И тут у меня сердце будто плюхнулось в грудь. Я, блядь, на секунду почти обнял ее. Потому что понял – она не спросила, зачем. Она сказала «что тебе». А это, как ни крути, почти «я рядом».

Я чуть улыбнулся. Победно. Но внутри уже знал, что скажу. Только с голосом надо было справиться.

Как только она устало кивнула, я отсчитал в голове ровно пять минут, будто это что-то могло изменить, будто этого будет достаточно, чтобы обмануть судьбу, спрятаться от глаз, от ушей, от греха самого, и потом, не думая, почти на автомате, рванул в подъезд, по облупленным ступеням на пятый этаж, где каждая ступенька, каждый скрип перил будто кричал – «назад», но я уже не слышал, я уже дышал одним – ее именем. Подошел к нужной двери, постучал дважды, и время застыло, словно вязкий кисель, потянулось, как проволока ржавого старого забора, долго, болезненно, против шерсти души – и вдруг дверь отворилась, медленно, с тем самым щелчком, от которого сердце ухнуло в пятки, и я увидел ее… Катю. Мою Катю. Ту самую. Сердце сжалось и бешено забилось, как пойманный воробей под кожей, а она – сонная, будто из снов, как призрак из прошлого, в белой ночнушке, такой простой и чистой, чуть выше колен, и от этого еще страшнее, еще запретнее, ткань на груди тонкая, почти прозрачная, соски проступают, острые, живые, будто кричат о предательстве, и от одного ее вида в горле пересохло, дыхание сбилось, член стал камнем, болезненным и тяжелым, и тут же ударило, как током, в висок, в грудь, в нутро – ведь она так ходит перед ним… перед этим Геной, чертом проклятым, с которым живет, спит, который дышит ее воздухом.

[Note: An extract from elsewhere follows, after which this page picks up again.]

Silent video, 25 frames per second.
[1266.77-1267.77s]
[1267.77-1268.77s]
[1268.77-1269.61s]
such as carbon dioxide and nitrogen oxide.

– Леша?.. – ее голос, еле слышный, как ветерок через щель в окне, напуганный, сомневающийся, но настоящий, родной, прошелся по коже как лезвие.

А я стою и не знаю – сорвать ли с нее эту ночнушку или просто поцеловать. И вдруг до нее, как будто, дошло, что я – это не сон, что я – действительно здесь, зрачки ее расширились, глаза забегали, она оглянулась по сторонам, будто искала подтверждение, что мы одни.

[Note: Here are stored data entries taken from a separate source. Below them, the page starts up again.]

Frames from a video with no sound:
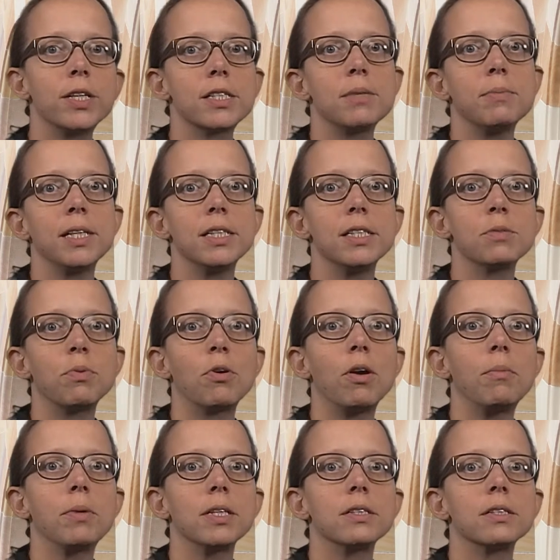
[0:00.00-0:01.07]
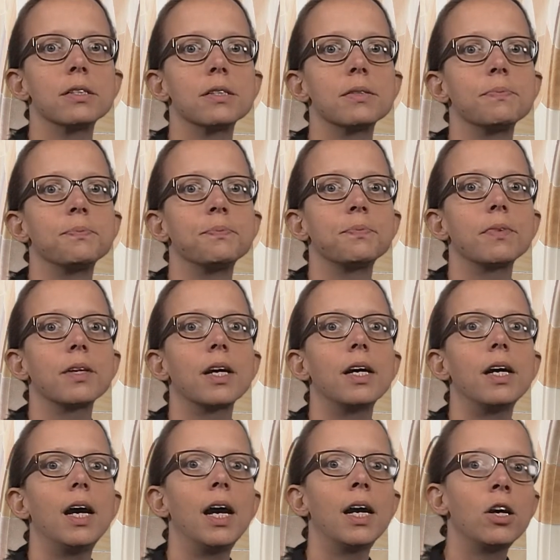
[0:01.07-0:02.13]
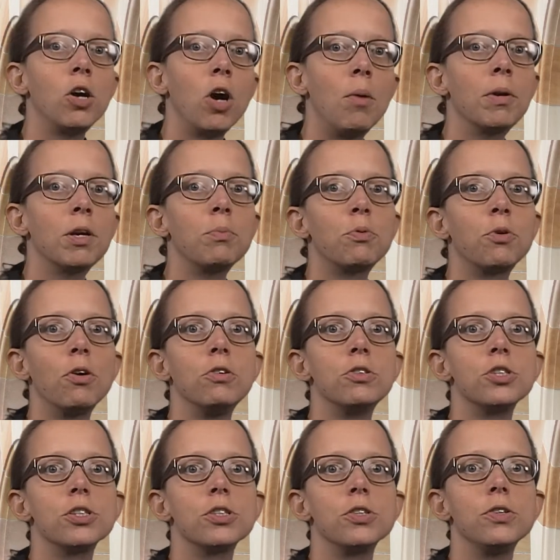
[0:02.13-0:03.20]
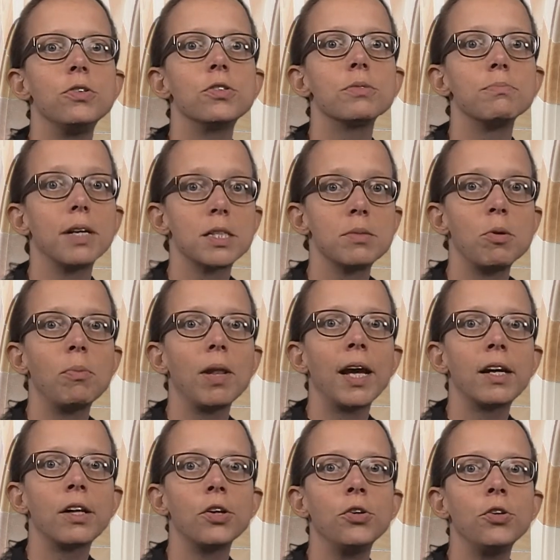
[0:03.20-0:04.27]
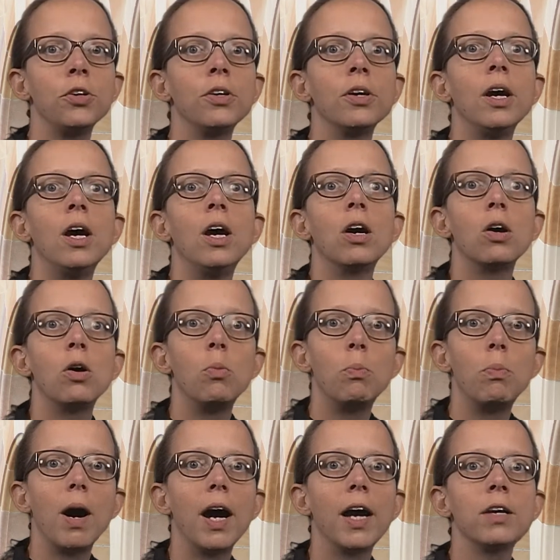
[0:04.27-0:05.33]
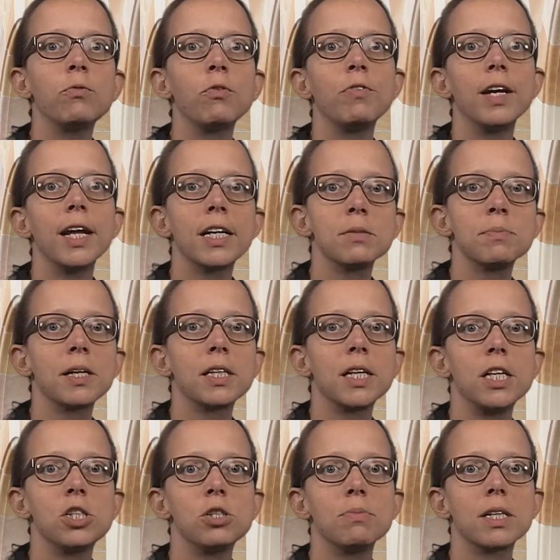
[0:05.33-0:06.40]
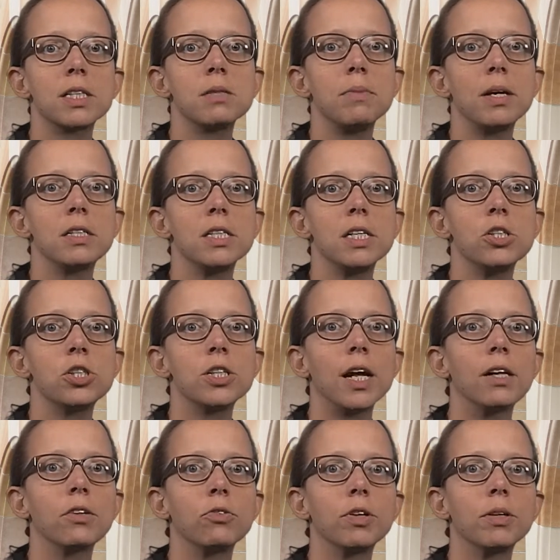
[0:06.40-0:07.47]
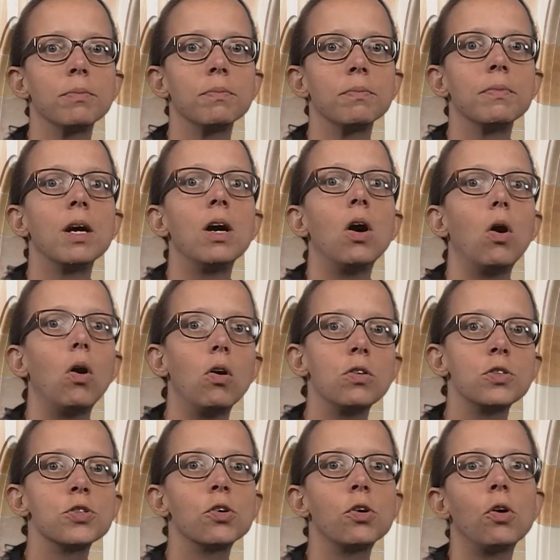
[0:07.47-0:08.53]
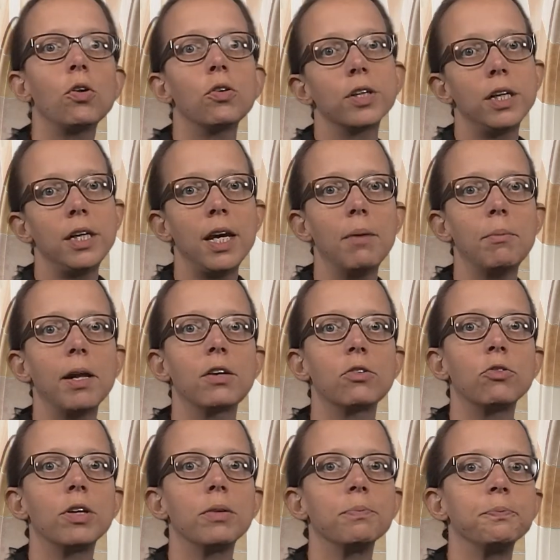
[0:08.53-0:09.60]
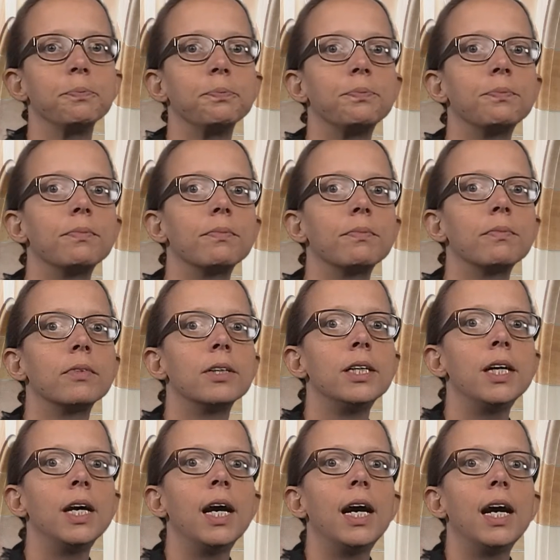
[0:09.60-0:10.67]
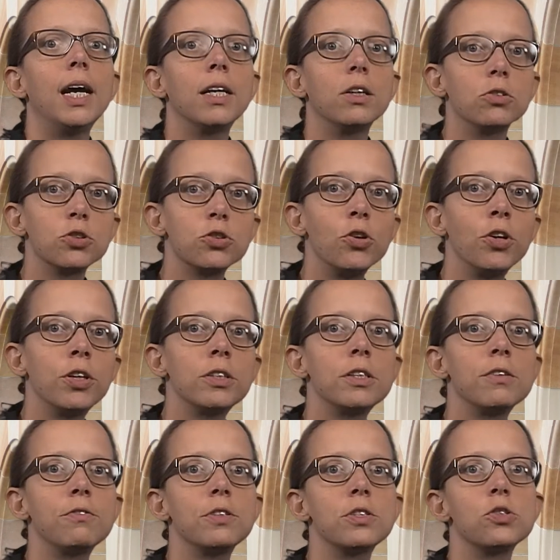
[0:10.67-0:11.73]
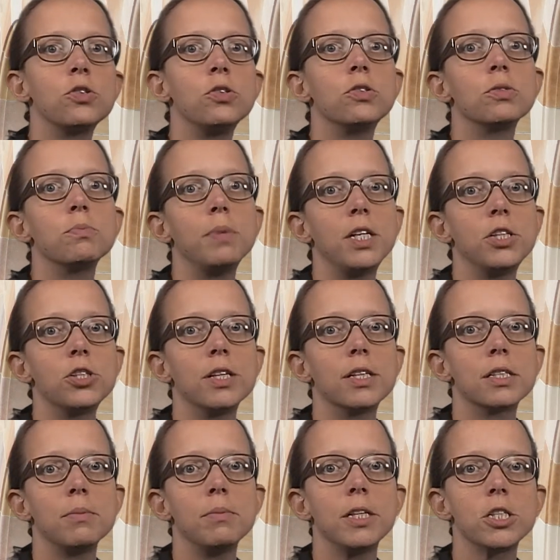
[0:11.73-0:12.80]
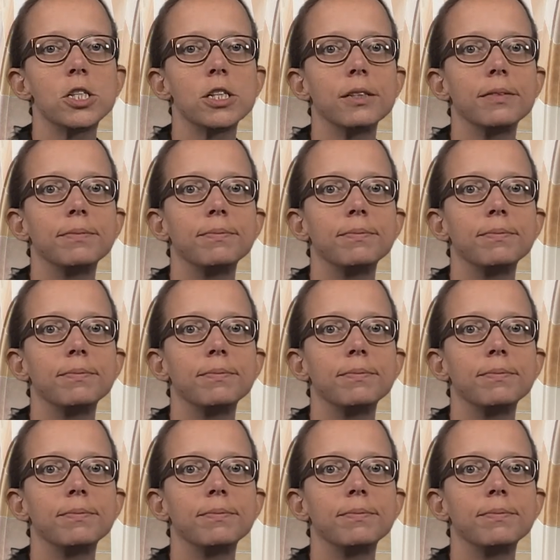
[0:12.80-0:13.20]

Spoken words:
estimate these parameters. A common approach is to use maximum likelihood combined with an expectation maximization algorithm, also called EM algorithm. An alternative is to use Bayesian estimation.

– Что ты здесь делаешь?! – прошептала она испуганно, и голос ее дрожал, как иголка в старом радиоприемнике.

– Я соскучился, – сказал я с кривой ухмылкой.

– Нет… Леша, ты ведь понимаешь, что… – она отступила на полшага, и я поймал в ее голосе не упрек, а страх, смесь желания и стыда.

– Гена не вернется ближайшие… минут десять точно, – сказал я. – Тетя Валя ему звонила, говорила, что где-то в километрах от дома алкаша видела, того, которого уже полгода весь Зареченск ищет. Там история мутная, долгая. Он не скоро.

Катя смотрела на меня растерянно, будто в лужу наступила – и назад нельзя, и дальше идти страшно. Я сделал шаг вперед, медленно, как в замедленном кино, и поднял руку, положив ладонь на ее щеку – теплую, нежную, как персик из бабушкиного сада, и оказался почти вплотную, так близко, что мог слышать, как она глотает слюну.

– Не проходит и дня, чтобы я не думал о тебе, – сказал я тихо, будто признавался не ей, а миру, Богу, себе самому.

Она оглянулась через мое плечо, проверила, нет ли кого за спиной, и снова посмотрела в глаза, и в этот момент между нами не было воздуха, не было слов, не было ни Гены, ни этой ночнушки, ни пяти этажей, только мы, только наше тогда.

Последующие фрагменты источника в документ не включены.